Replaces all homoglyphs with ASCII equivalents (same as clean-ascii)
Uses NFKD (Unicode Normalization Form KD) to decompose accented characters
Removes combining marks/diacritics from decomposable characters

This function preserves non-decomposable Unicode characters (like emoji) while converting accented characters to their base forms (é→e, ñ→n, etc.). Use this when you want to normalize accented text while keeping other Unicode symbols intact.

Technical Note: Ligatures like ß, æ, œ are handled by the homoglyph mapping (step 1), not by NFKD decomposition. NFKD specifically handles diacritical marks on characters (accents, tildes, umlauts, etc.) by decomposing them into base characters plus combining marks, which are then filtered out.

clean-ascii-pure(Str $text --> Str)

The most aggressive cleaning function that ensures pure ASCII output:

Applies all transformations from clean-ascii-more
Replaces any remaining non-ASCII characters with underscore (_)

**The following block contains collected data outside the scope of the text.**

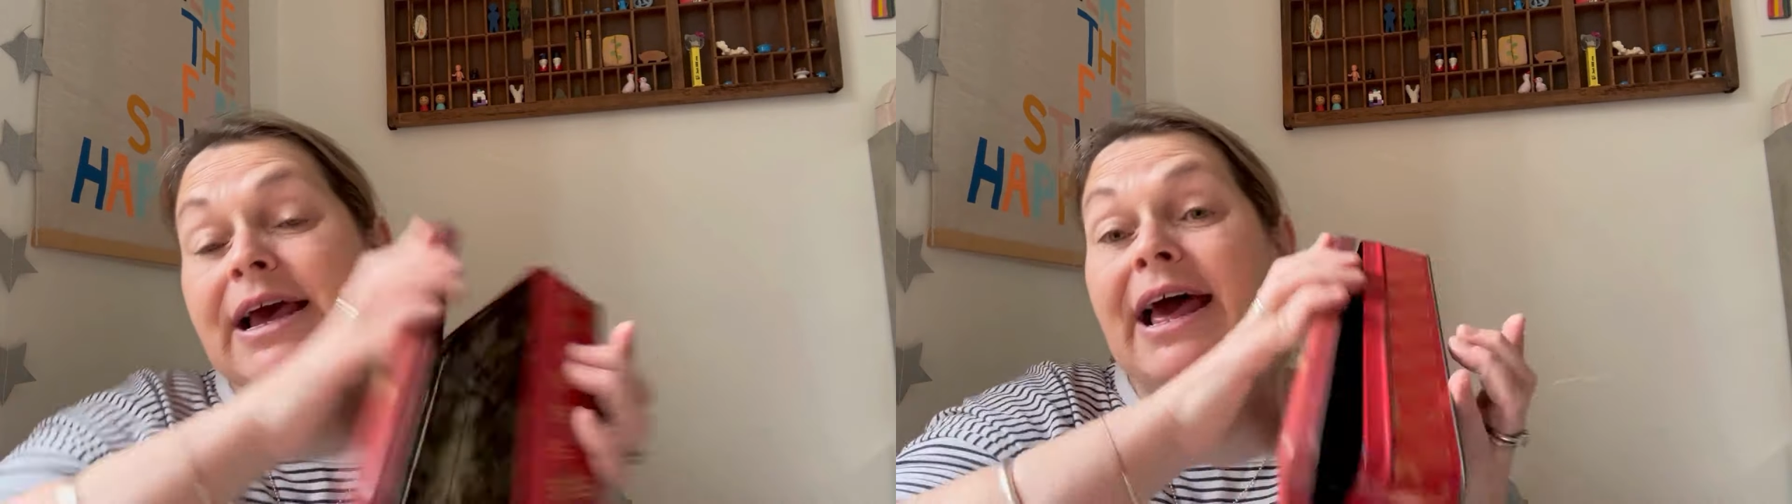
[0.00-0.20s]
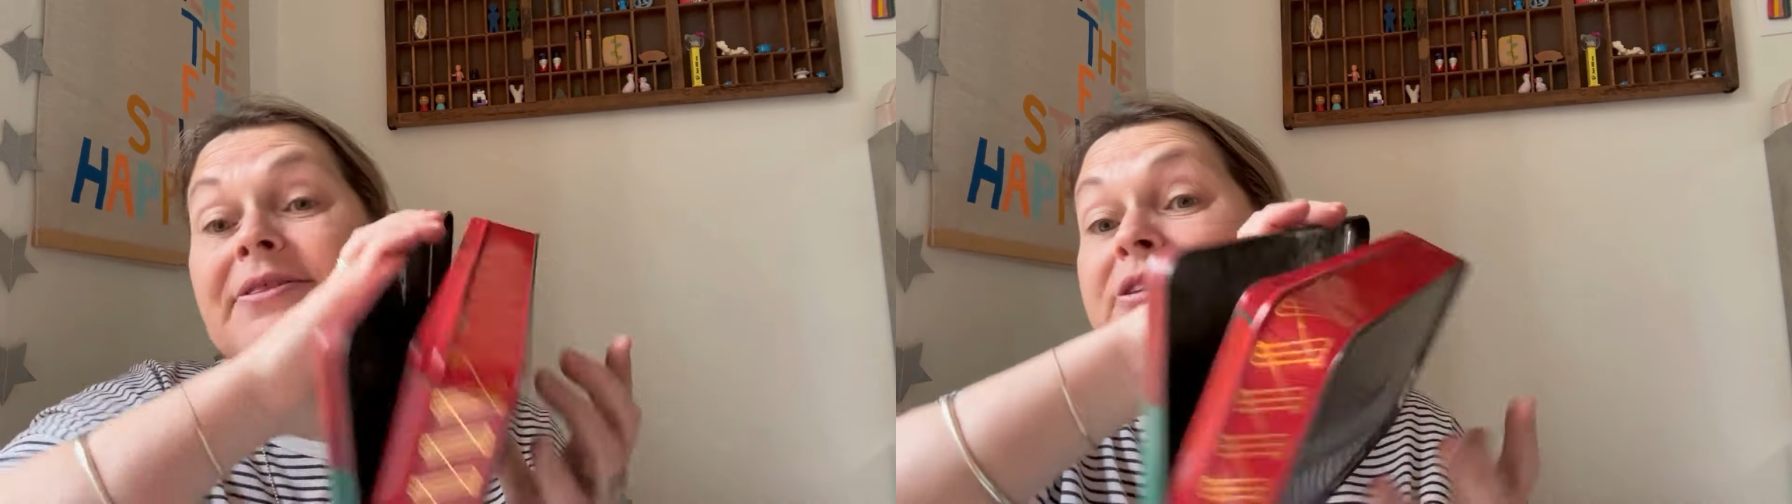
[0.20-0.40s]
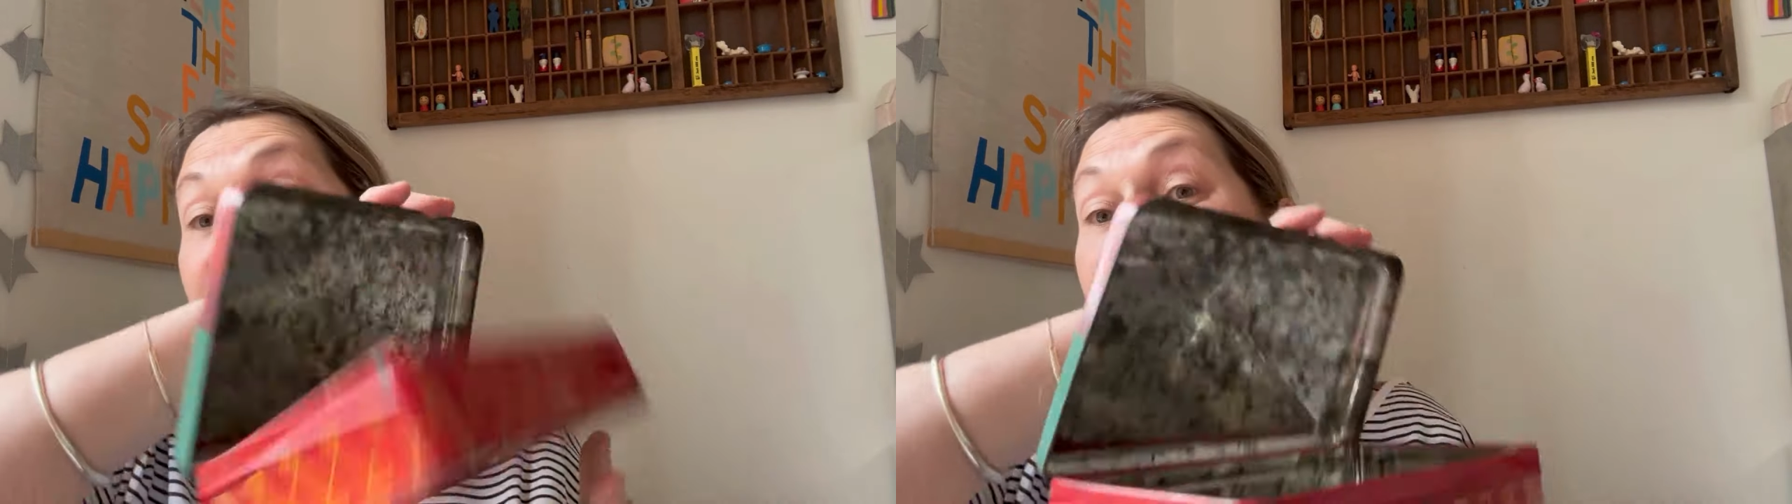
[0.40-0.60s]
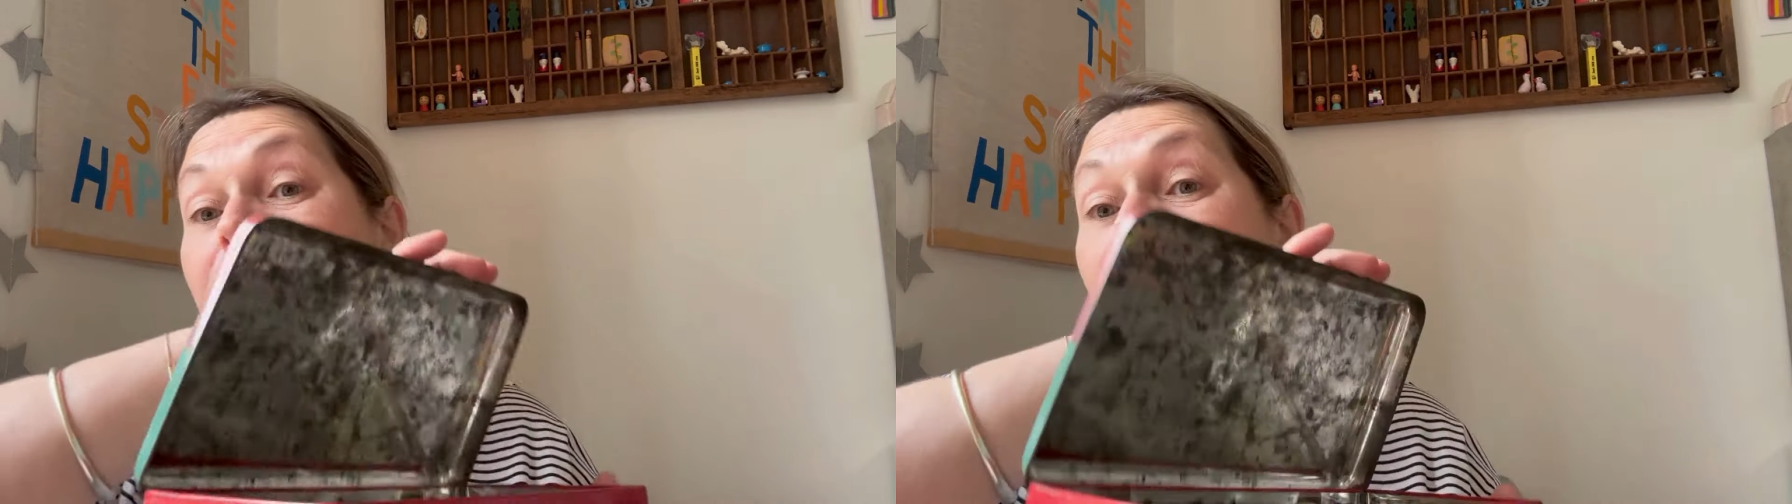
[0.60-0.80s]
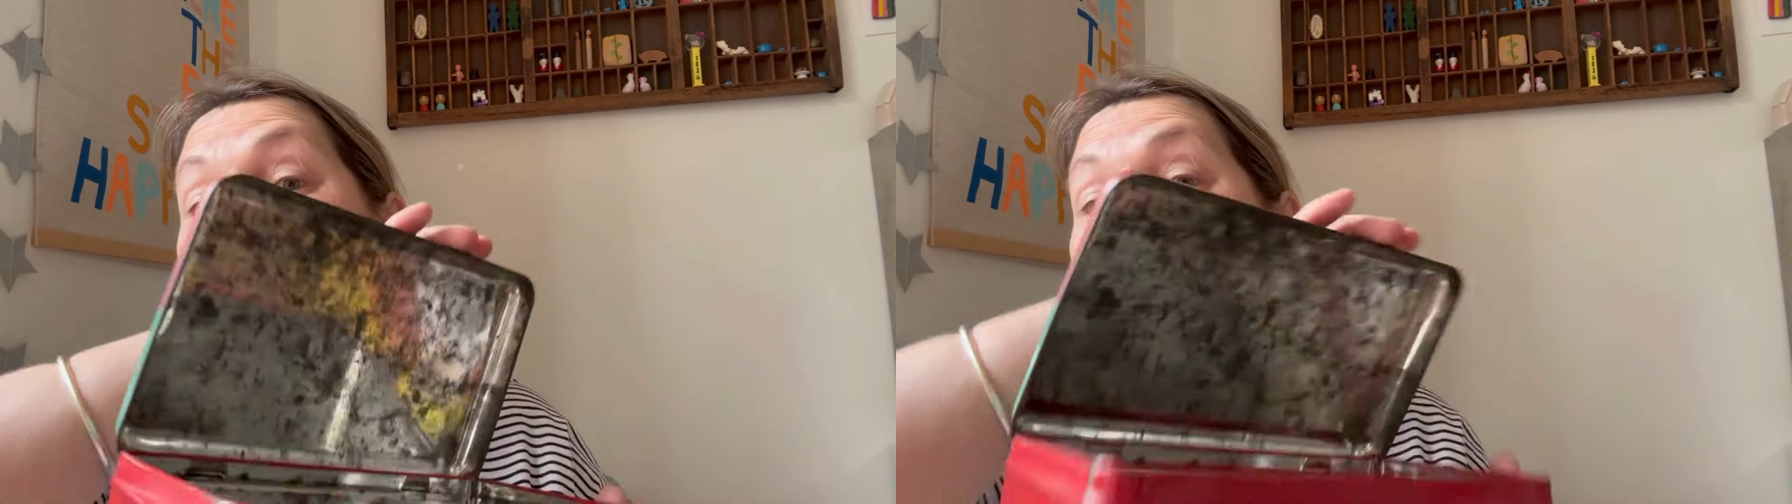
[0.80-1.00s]
And this one I'll
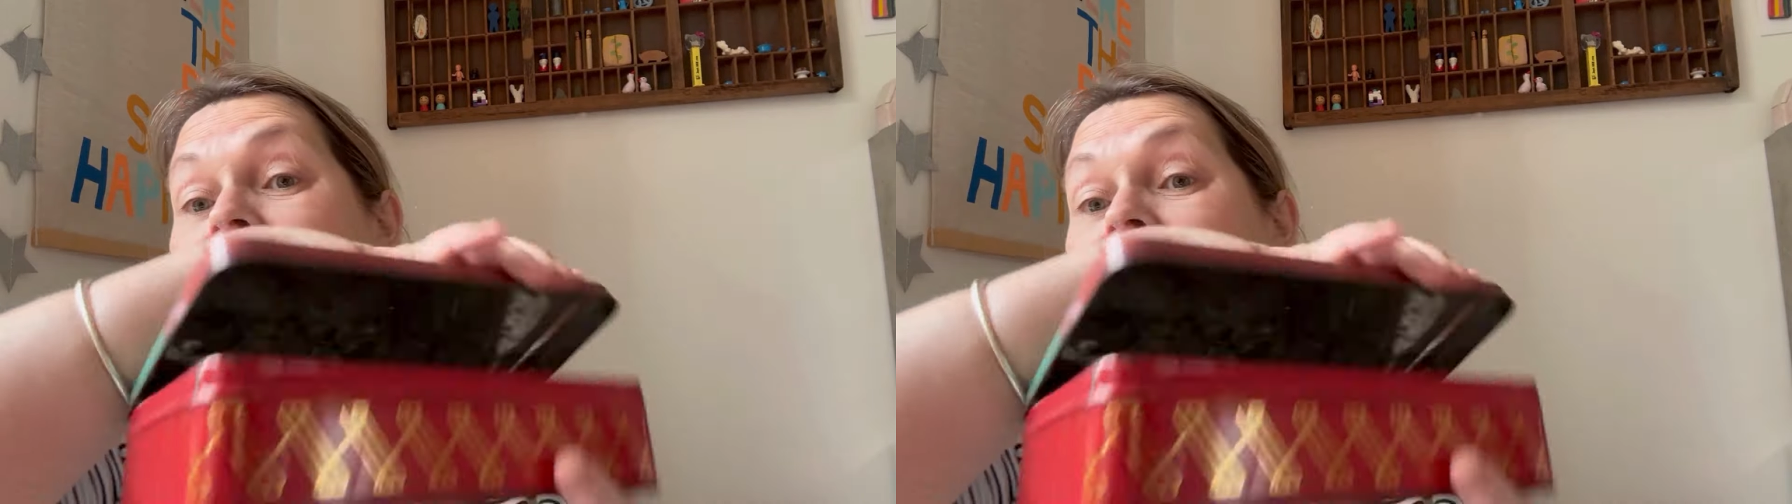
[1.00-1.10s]
probably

This is useful for systems that require strict ASCII-only text, such as:

Legacy file systems with ASCII-only filenames
URLs or identifiers that must be pure ASCII
Systems that cannot handle any Unicode characters

Contributing

https://github.com/slavenskoj/Raku-Text-Homoglyph-ASCII

Author

Danslav Slavenskoj

License

This module is distributed under the Artistic License 2.0.